How Long Does Plastic Take to Degrade?

The time it takes for plastic to degrade depends on the type of plastic - of which there are 7 main kinds -and the environmental conditions those plastics are exposed to.

Plastics never decompose in the way that plant-based products do (i.e. eaten away by bacterias) and only really break-down thru "photo-degradation", the process by which chemical bonds are broken down by photons in the sun’s light spectrum.

Meaning that plastic only really breaks down under sunlight. This is a major problem because plastic often ends up buried in landfills -in the dark -where it will remain for thousands, if not millions of years. 

Seven (7) Main Kinds of Plastic

1. PET: This is the easiest plastic to recycle. Add to it that these materials are relatively cheap and you have the perfect container for soda bottles, water bottles, clamshell packaging, potato chip bags, produce bags and several other grocery-type packaging. Actual breakdown time for this type of plastic under perfect conditions (i.e. under direct sunlight) can range from 5 to 10 years. Buried under landfill, it can take thousands of years. 

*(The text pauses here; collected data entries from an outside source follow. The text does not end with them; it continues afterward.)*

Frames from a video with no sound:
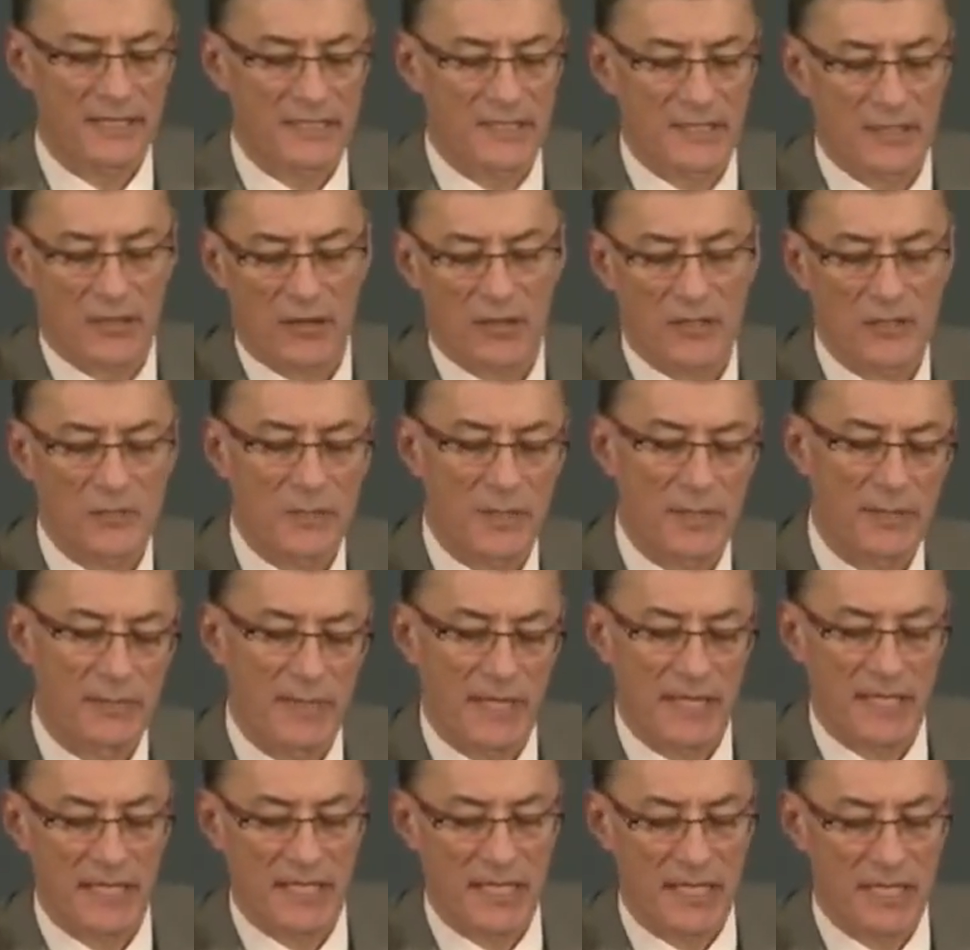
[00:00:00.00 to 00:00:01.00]
deaths caused by
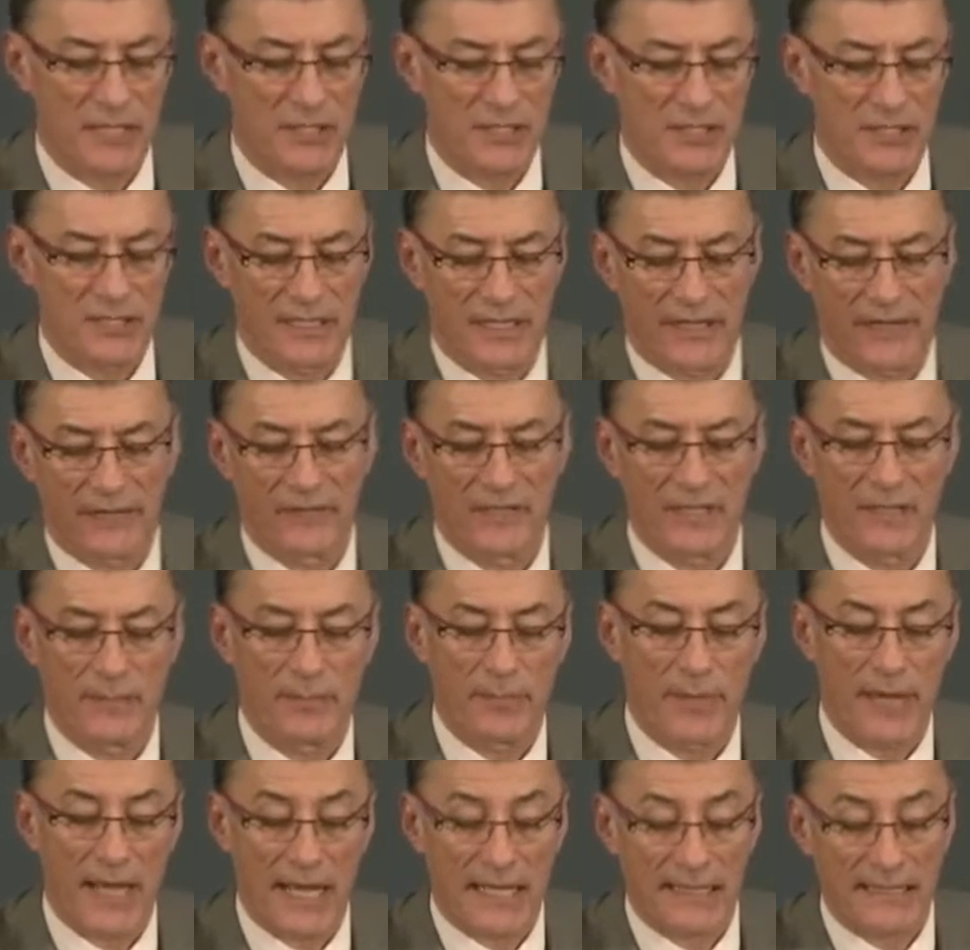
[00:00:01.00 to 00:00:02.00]
medications that have an
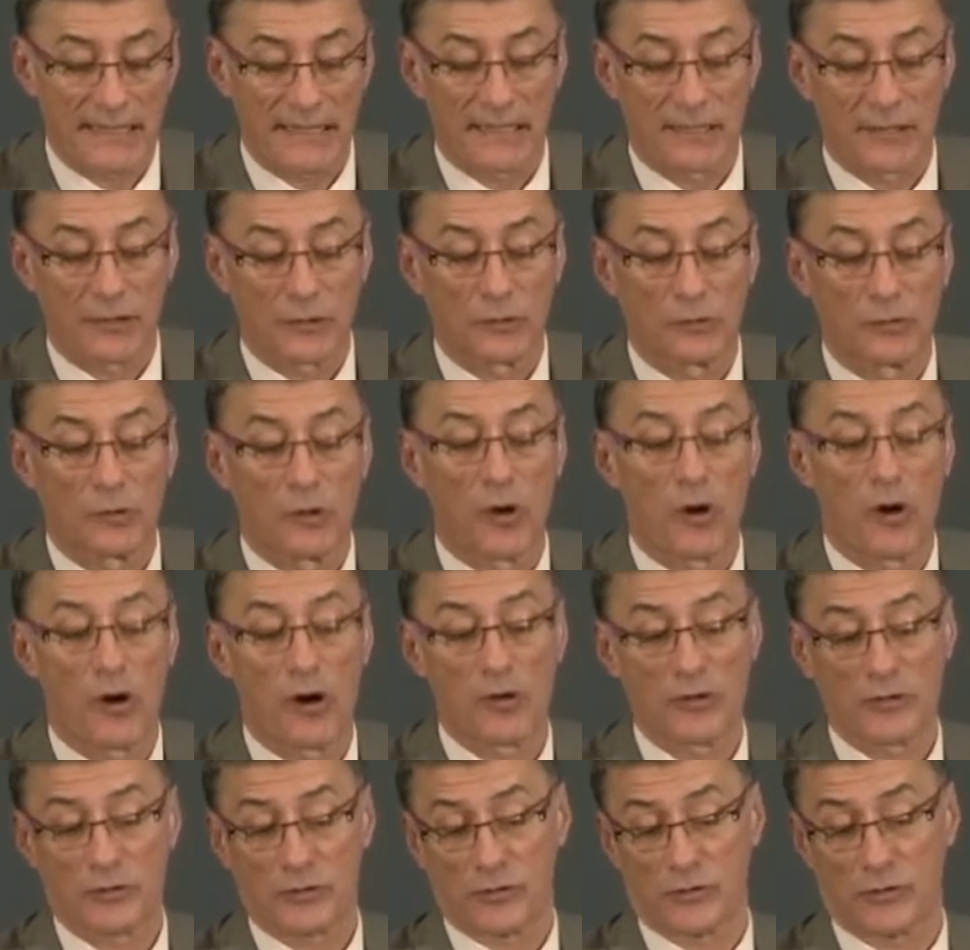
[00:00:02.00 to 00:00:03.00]
impact in the
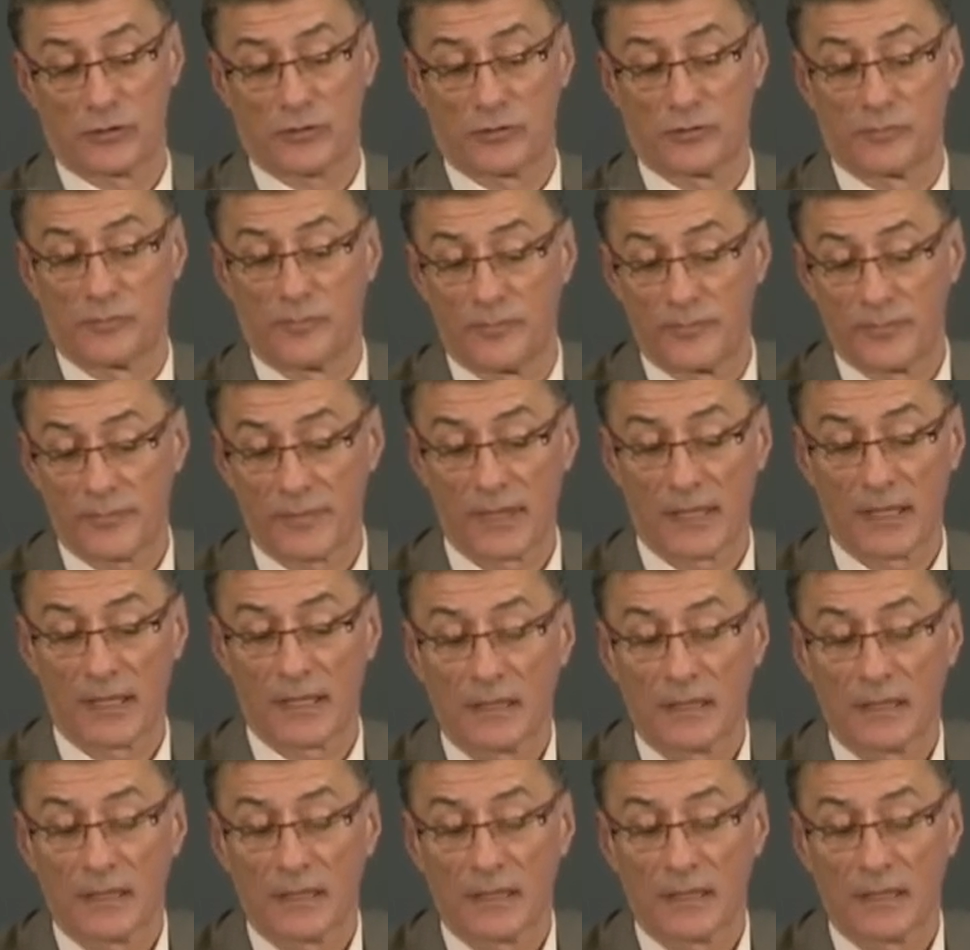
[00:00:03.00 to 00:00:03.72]
long term?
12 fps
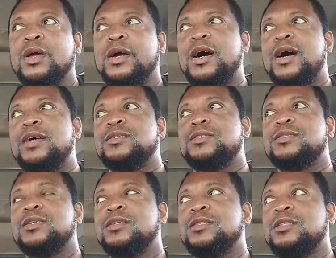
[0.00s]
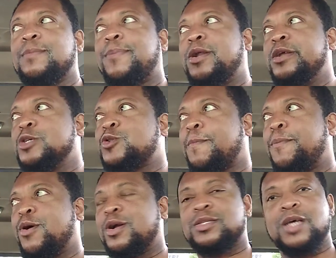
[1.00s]
Cause the police
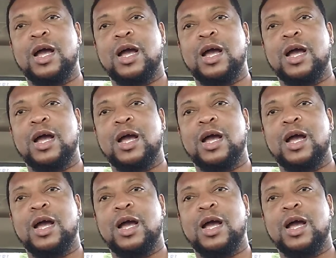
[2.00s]
report,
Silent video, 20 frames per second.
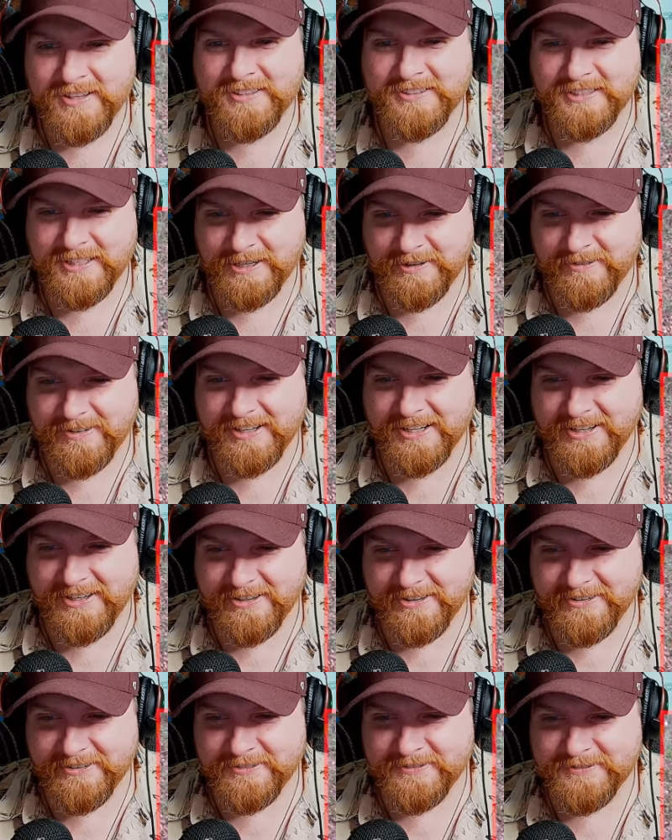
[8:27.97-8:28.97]
There we
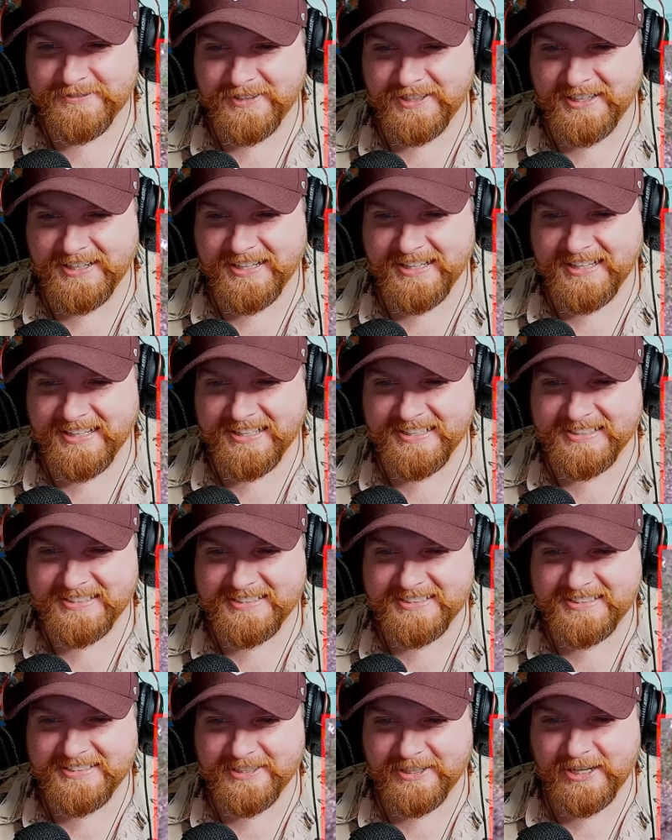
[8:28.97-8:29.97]
go. Very nice.
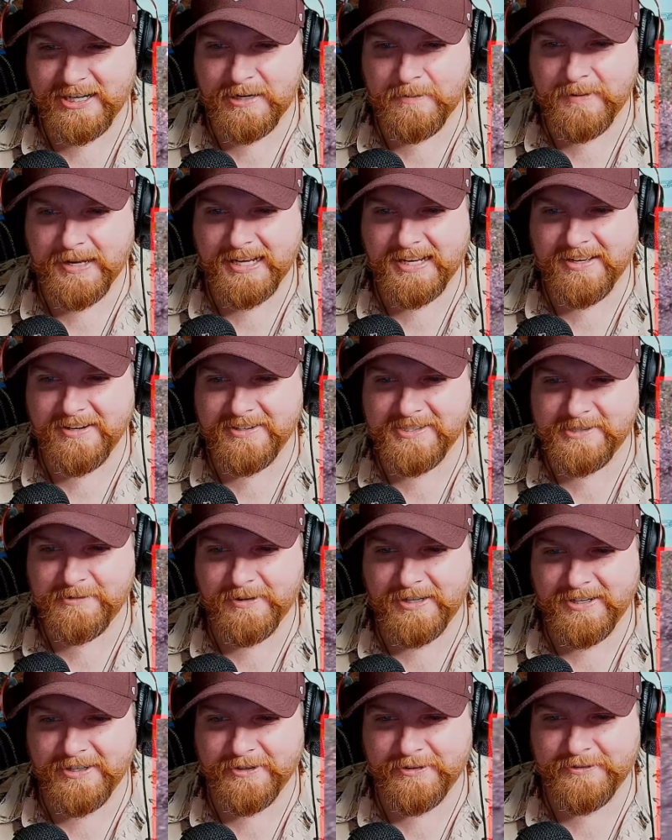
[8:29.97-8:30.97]
They're going to make it as
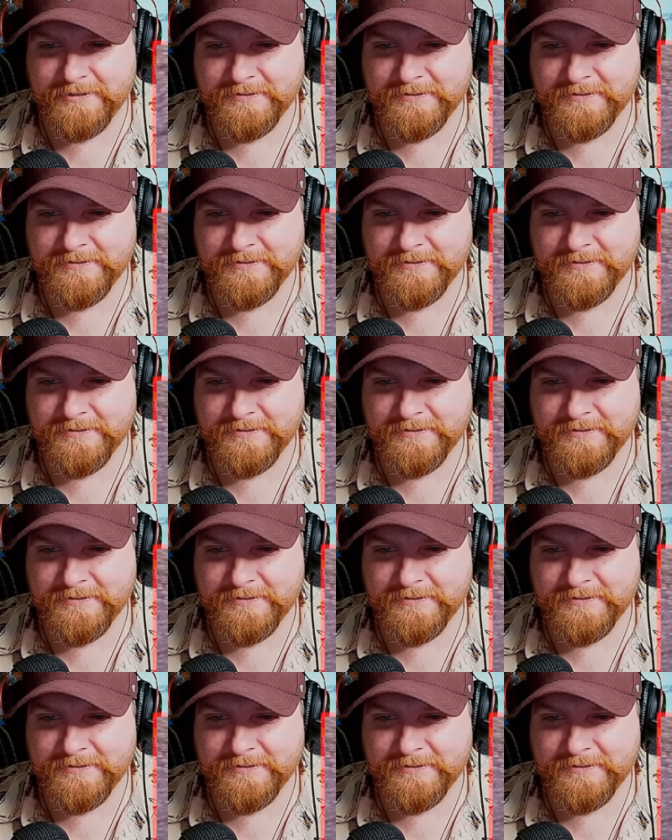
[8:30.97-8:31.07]
well.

2. HDPE: This is probably the most recognized recyclable plastic and is used to make detergent bottles, bleach bottles, milk cartons, shampoo and conditioner bottles, motor oil and many other non-food items. Under sunlight, these plastics will degrade in just under 100 years depending on the thickness of the plastic used, but in landfills, it will again take thousands of years.

3. PVC: PVC can be found in a number of items from pipes to children’s toys. PVC does not readily degrade and when it does it gives off a number of toxic materials. This is the single worst plastic according to several health organizations. Greenpeace has been lobbying to stop the use of PVC because of the dioxin produced during its manufacture.

4. LDPE: This is what plastic grocery bags are made of. If exposed to ultra violet light, these bags have been estimated to break down in as little as 500 years with a conservative average time of 1000 years. If there is no exposure to a light source, say at the bottom of a landfill, the plastic may remain intact indefinitely.

5. PP: This material is generally found in more permanent capacities such as rope and clothing made from synthetics (i.e. nylon / polyester). It is highly resistant to photo degradation and will not decay for millennia.

6. PS: This is the plastic in Styrofoam packaging peanuts, cups, coolers and many other lightweight applications. This type of plastic will break down in under 50 years. The surface area exposed to sunlight will determine the exact rate as the more surface area will mean more photons reaching the plastic and a quicker photo degradation process.

7. Other Types: This includes anything not in codes one through six. Most plastics in this section do not breakdown and are considered permanently, chemically bonded.